In what areas has the complaint book been canceled since 2021, and in what areas has it not?

So, let's take a closer look at who is not required to have a complaint book behind their counter. According to the new legislation, such a book may not be available in retail stores, namely online and offline stores.

Note!

If you are the owner of a restaurant business, beauty salons, dry cleaners, travel agencies or other types of business providing any services, then you must leave a book of complaints and suggestions.
Indeed, according to the law, organizations that provide services to consumers are required to have a complaint book. If your business does not fall under the category of retail stores, then do not rush to get upset, because maintaining a complaint book in general is not a very difficult process. There are no special criteria for maintaining complaint books. It is enough that it is at your counter and can be given to the buyer if necessary. Even the form of the book can be chosen independently: you can take a regular notebook or purchase a special notebook for complaints. Often, for convenience, owners set up a consumer corner, and the complaint book is located there.

It is worth noting that for the absence of a guest book, owners are subject to a fine (according to Article 14.4 of the Administrative Code). Namely:

  • For individual entrepreneurs, the fine ranges from 10,000 to 20,000 rubles;
  • For legal entities, the fine will range from 20,000 to 30,000 rubles.

The response to an entry from the complaint book depends on the nature of the entry in the book. For example, if a consumer in his post expresses gratitude to an employee or organization, or suggests various activities for development, then he may not give feedback, but simply take note. Most often, organizations leave short responses to comments and suggestions when checking the guest book daily. For example, “Thank you for your feedback, we will take note and take it into account!” This is done to avoid problems during inspection by the relevant authorities.

Difficulties arise when a book contains negative reviews containing various requirements from consumers. For example, a person may demand a refund of the cost of a product or service. Such records may be regarded by inspection authorities as claims, which means that this type of record requires a mandatory decision and response. In addition, the law establishes a special period for solving the problem, after which a fine will be imposed.

What response rules are established by law?

Before we tell you in more detail how exactly to compose an answer, we list the norms of Law No. 59-FZ that you must comply with when answering.

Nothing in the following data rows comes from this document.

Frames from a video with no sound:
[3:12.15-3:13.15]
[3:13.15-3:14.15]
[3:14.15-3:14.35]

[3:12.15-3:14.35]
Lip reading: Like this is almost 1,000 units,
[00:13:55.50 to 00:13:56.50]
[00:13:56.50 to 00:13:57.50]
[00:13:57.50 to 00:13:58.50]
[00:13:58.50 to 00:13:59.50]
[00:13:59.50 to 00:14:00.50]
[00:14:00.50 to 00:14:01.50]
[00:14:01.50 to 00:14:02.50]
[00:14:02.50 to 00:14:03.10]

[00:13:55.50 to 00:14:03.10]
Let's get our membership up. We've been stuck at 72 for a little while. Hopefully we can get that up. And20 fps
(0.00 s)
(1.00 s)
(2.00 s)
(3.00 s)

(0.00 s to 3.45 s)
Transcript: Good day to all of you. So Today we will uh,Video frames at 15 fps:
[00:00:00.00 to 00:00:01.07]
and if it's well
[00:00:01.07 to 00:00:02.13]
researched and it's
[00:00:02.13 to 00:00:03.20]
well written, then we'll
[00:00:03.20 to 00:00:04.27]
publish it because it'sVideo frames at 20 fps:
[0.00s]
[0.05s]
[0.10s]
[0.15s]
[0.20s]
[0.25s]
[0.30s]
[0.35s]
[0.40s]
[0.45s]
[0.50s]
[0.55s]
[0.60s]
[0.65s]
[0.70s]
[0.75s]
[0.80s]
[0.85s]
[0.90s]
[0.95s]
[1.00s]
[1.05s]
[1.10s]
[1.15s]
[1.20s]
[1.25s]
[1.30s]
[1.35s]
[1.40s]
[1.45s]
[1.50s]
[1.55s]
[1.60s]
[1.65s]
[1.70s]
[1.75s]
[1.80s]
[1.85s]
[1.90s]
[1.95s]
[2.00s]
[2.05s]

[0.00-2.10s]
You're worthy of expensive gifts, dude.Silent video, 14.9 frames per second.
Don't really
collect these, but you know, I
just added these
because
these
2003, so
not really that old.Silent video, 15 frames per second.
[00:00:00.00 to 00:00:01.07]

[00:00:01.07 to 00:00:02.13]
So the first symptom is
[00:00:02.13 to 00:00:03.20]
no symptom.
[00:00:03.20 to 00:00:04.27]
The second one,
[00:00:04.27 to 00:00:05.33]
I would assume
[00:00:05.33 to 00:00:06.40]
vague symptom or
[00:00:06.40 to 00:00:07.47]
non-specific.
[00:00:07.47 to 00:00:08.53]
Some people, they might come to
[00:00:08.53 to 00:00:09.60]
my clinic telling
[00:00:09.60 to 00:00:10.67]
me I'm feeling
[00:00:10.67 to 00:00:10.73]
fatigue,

  1. The medical organization gives a written response on the merits of the questions raised in the appeal (clause 3 of article 5, clause 4 of part 1 of article 10).
  2. The response to the appeal is signed by the head of the medical organization or an authorized person (Part 3 of Article 10). The head physician may delegate the right to sign to his deputies or other employees on the basis of a local act of the medical organization or on the basis of a power of attorney. The power of attorney is issued by the head physician, certifying it with his signature.
  3. If the appeal is received in the form of an electronic document, the response may be sent in the form of an electronic document by e-mail or in writing to a postal address (part 3 of article 7, part 4 of article 10). The response method is chosen by the patient-applicant. The address he indicates in the appeal will be the one he receives a response to.
  4. During a personal appointment, the head of the medical organization, with the consent of the citizen, can respond to the appeal orally. This is acceptable if the patient clearly stated the facts and circumstances in an oral appeal, they are obvious and do not require additional verification. In other cases, the medical organization gives a written response (Part 3 of Article 13).
HELPFUL TIP: How to address a patient in the response text

In response letters, you can use three forms of presentation. Option 1. Text in the first person plural: “we inform”, “we are forced to clarify.” Option 2. Text in the first person singular: “I inform,” “I explain.” Option 3. Answer from the third person singular: “the hospital administration <...> does not object,” “the administration considers it possible.” In business correspondence, the form of presentation of the text in the first person plural is accepted, since the official who signed the letter speaks on behalf of the organization.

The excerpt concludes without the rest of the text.